Development of the Chapter:
Sadeas is a sociopath; the only time he feels alive is when he’s in battle fighting for domination. His wife, Ialai, is a match for him; she has an extensive network of spies and assassins and loves to employ them. She doesn’t give any opinion about her husband's goals, or his reasons for them; she only seems interested in using her skills to forward whatever he wants to do. Just how Ialai’s network compares to that of Jasnah we don't yet know. However, they both seem to be successfully hidden from everyone else.
This chapter is loaded with behavioral issues with regard to Moash. He gets mouthy when anyone questions Kaladin; apparently that’s only acceptable from Bridge Four and maybe Dalinar. He seems nearly as angry with Kaladin for cutting him off as he is with the questioning he endures. On the other hand, he admits his fault after Kaladin explains it. Kaladin thinks of Moash as as close to a real friend as he’d known since being branded but is irritated by his behavior.
Conversation in Bridge Four gatherings was subdued, following the strange break-in at Dalinar's quarters. Kaladin felt a fool. Dalinar, however, seemed to be ignoring the break-in entirely. He knew far more than he was telling Kaladin.
Dalinar doesn’t want to be king; he wants Elhokar to be a good king, but he’s the kind of person who sees what needs to be done and just does it. He doesn’t intentionally usurp Elhokar's power ... but he does, without realizing how it looks to everyone else, nevertheless.
The most obvious effect of the strategy conference is the beginning of Adolin's return to dueling. Kaladin’s reaction is ... accurate: “So he’s spoiled and cocky.” Yeah, well, Kaladin, sometimes someone else actually excels at something - and sometimes, they know it. Is it being cocky when it’s true?
"Life before death," Kaladin thought, playing with a sphere he’d pulled from his pocket; "strength before weakness, journey before destination." Those Immortal Words made up the First Ideal in its entirety. He had only an inkling of what it meant, but his ignorance hadn’t stopped him from figuring out the Second Ideal of the Windrunners, the oath to protect those who could not protect themselves.

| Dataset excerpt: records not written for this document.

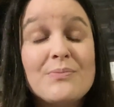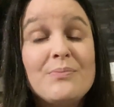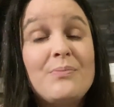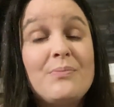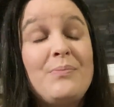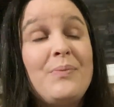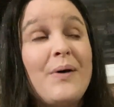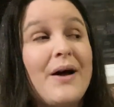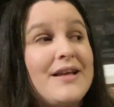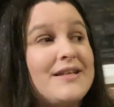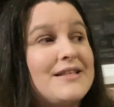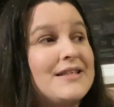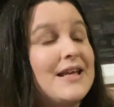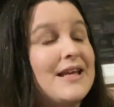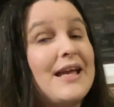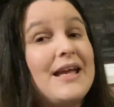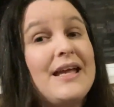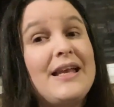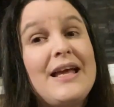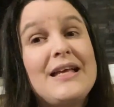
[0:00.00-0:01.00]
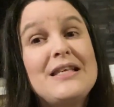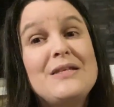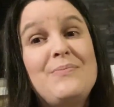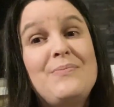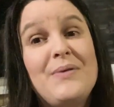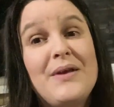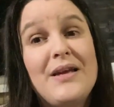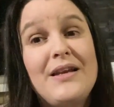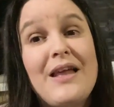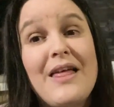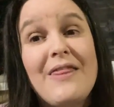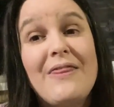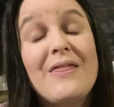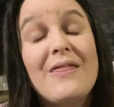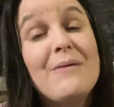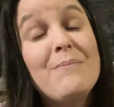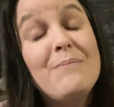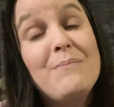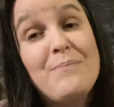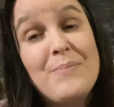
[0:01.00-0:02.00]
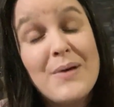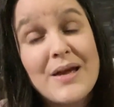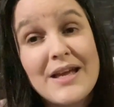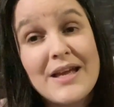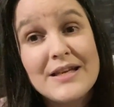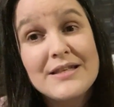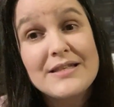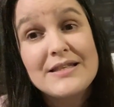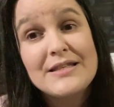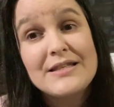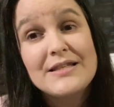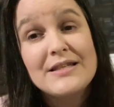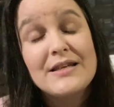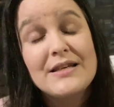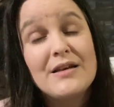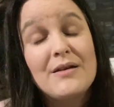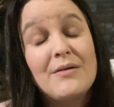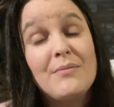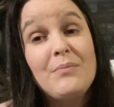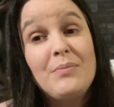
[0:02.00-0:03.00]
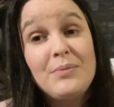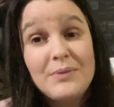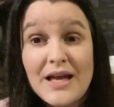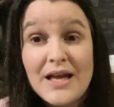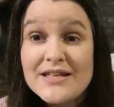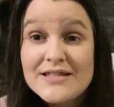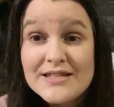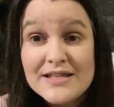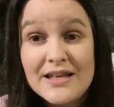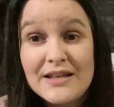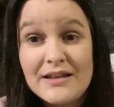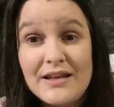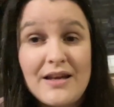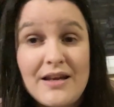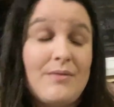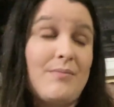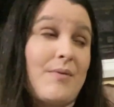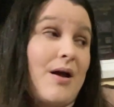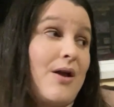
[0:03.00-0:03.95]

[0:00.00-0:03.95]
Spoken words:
but it has been the biggest blessing in my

Syl wouldn't tell him the other three. She said he would know them when he needed to. Or he wouldn’t, and would not progress."

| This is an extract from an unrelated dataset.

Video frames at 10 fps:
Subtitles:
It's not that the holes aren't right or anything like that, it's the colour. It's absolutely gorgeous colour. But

This implies that full understanding of the First Ideal is not necessary to start the process. Acceptance of the words, and that one needs to grow into the understanding, is relevant. It still leaves the question, though, whether the other four ideals of the Windrunners are actually progressive in themselves, or if they are incident-activated in random order.
Syl is troubled by the writing on the wall; it is not from Honor, and she believes it dangerous. As a honorspren, Syl is wary of anything not-of-Honor. Does she (unlike us) know that it could be of either Cultivation or, given the danger, Odium?
Creatures Shelled and Feathered:
The paperweight on the women’s writing desk is described as containing a strange kind of crab-thing with wings. Is this some sort of cremling?
Chanarach is associated with the role of Guard, which might be here to represent Kaladin taking up his role as bodyguard for Dalinar. She also represents the attributes of Brave/Obedient.